Bill Morris in Legal/Financial on November 5, 2020
The seesaw battle for access to co-ops’ and condos’ books rages on. In the latest skirmish – a major victory for co-op boards – Manhattan Supreme Court Justice Nancy M. Bannon has ruled that a disgruntled shareholder’s request for access to corporate books and records was “overly broad” and was supported “only by speculation” of mismanagement by the white glove Park Avenue co-op’s board of directors.
In the lawsuit, Cayne v. 501 Park Ave. Corp., shareholder James Cayne, the former chief executive at Bear Stearns, claimed that the co-op board’s president had “personal animus” that led to the rejection of several prospective purchasers of Cayne’s 5-bedroom, 6-bathroom apartment between 2016 and 2019, and the denial of the ability to sublet the apartment while it was on the market. (The alleged animus dated back to 1999, when a dispute arose over Cayne’s desire to buy a maid’s room.)
Under Section 624 of the Business Corporation Law (BCL), co-op shareholders have the right to inspect board meeting minutes, a roster of shareholders, and financial statements. In July 2019, as a way of investigating “potential wrongdoing, mismanagement and breaches of fiduciary duty” by the board members, Cayne demanded to inspect eight categories of documents, only two of which fell within the scope of inspection authorized by the BCL – the shareholder roster and meeting minutes. The remaining categories included “all books and records” pertaining to the board’s consideration and rejection of the prospective purchasers of Cayne’s apartment; the board’s consideration, approval, or rejection of prospective purchasers of all other apartments in the building; the rental of any apartment in the building; the market value of the co-op corporation and each of its units; the recusal of any board member from any board deliberations; and any proposed or adopted modifications to the proprietary lease.
In her opinion, Justice Bannon wrote: “The fact that a cooperative board has denied a shareholder permission to sell their shares does not alone justify a shareholder’s attempt to litigate around the sound exercise of the board’s judgment. Consistent with the foregoing, the [co-op’s] governing documents, by which all shareholders are bound, expressly reserve the board’s ‘right to grant or withhold consent, for any or no reason, absent unlawful discrimination’ any purchase application. . . . As such, the petitioner has not established a proper purpose to support his petition to access the respondent’s books and records.”

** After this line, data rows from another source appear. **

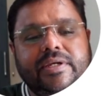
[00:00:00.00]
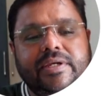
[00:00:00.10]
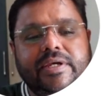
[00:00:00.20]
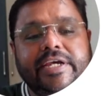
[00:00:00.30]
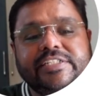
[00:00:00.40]

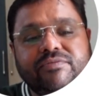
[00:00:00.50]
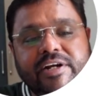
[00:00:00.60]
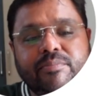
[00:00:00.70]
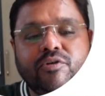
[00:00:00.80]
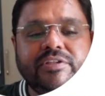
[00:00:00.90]
Against what
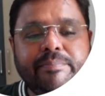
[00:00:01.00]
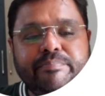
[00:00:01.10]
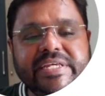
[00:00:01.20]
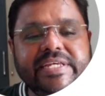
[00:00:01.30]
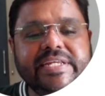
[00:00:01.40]
about the
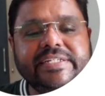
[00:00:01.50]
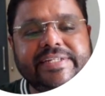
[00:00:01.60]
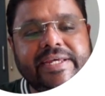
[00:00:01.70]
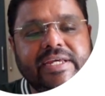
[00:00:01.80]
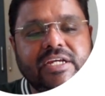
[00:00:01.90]
b? It is
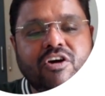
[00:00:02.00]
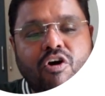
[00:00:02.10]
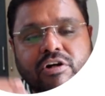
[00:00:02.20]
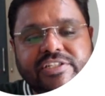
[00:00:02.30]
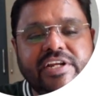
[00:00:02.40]
a
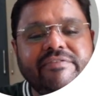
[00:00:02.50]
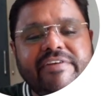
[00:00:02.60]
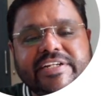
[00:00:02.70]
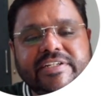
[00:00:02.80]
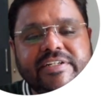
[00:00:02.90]
constant
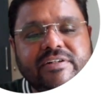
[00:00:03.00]
vector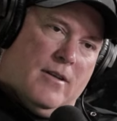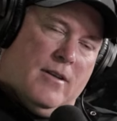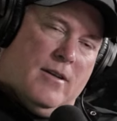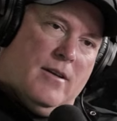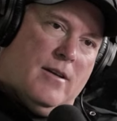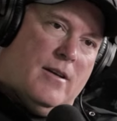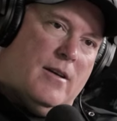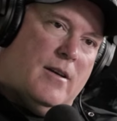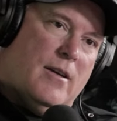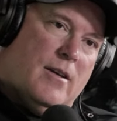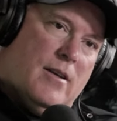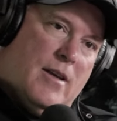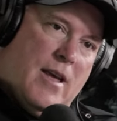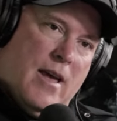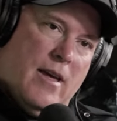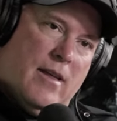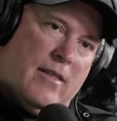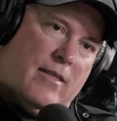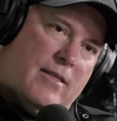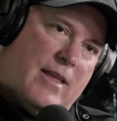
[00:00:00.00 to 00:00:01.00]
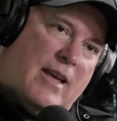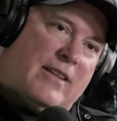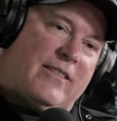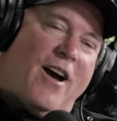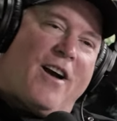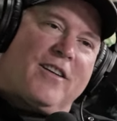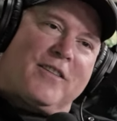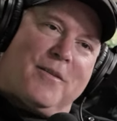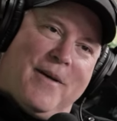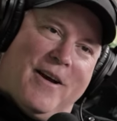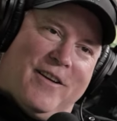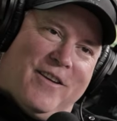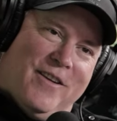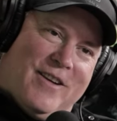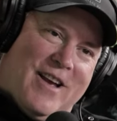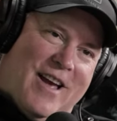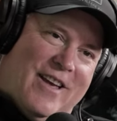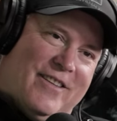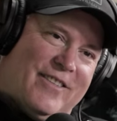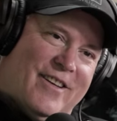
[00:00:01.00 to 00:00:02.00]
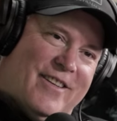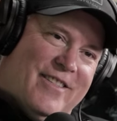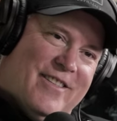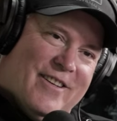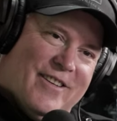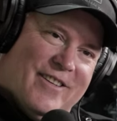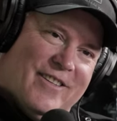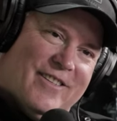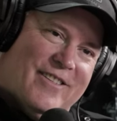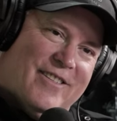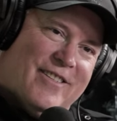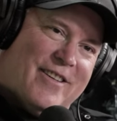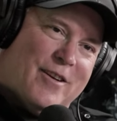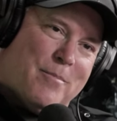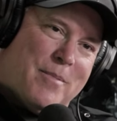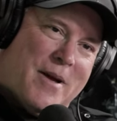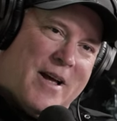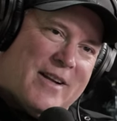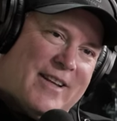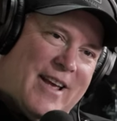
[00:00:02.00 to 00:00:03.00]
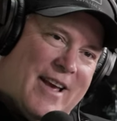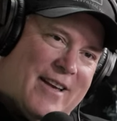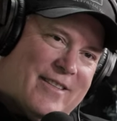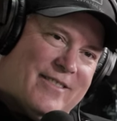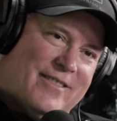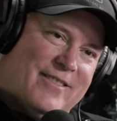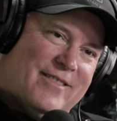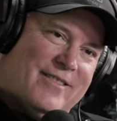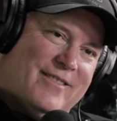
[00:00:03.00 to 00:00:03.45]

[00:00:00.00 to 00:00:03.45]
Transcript: of death. Yeah. They talked about you guys on their podcast.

Not all co-op and condo boards fare so well in the battle of the books. In 2011, Linda Pomerance brought a lawsuit against her condo board at 310 W. 52nd St., seeking extensive access to board documents. The appellate court reiterated that, under existing law, condo unit-owners have the right to see financial reports, invoices, minutes of board meetings and redacted legal invoices “so long as [it is] in good faith and for a valid purpose … at the managing agent’s office, during convenient weekday hours.” The court went a step further and granted Pomerance the right to see a roster of unit-owners and make electronic copies of the documents – while granting the board the right to demand that she sign a nondisclosure agreement.
In a similar case, Armand Musey, a shareholder in the co-op at 425 E. 86th St., sued for access to board documents after a dispute erupted over the rooftop terrace outside Musey’s apartment. The court ruled that co-op shareholders also are allowed to copy documents, which they could not do before, and that boards can require a confidentiality agreement. After the Musey ruling, attorney Jesse Schwartz of Kagan Lubic Lepper Finkelstein & Gold told Habitat: “I think the courts have been going in this direction for a while, allowing broader inspections, consistent with common law.”
And then came Justice Bannon’s decision in the Park Avenue case, which sent the seesaw battle of the books in the opposite direction. As Bannon wrote: “Even under the liberal discovery standard, a shareholder may not engage in ‘an intrusive probe into the confidential financial records’ of other shareholders, let alone attempt to delve into a prospective purchaser’s finances well beyond the contemplated scope of the BCL.”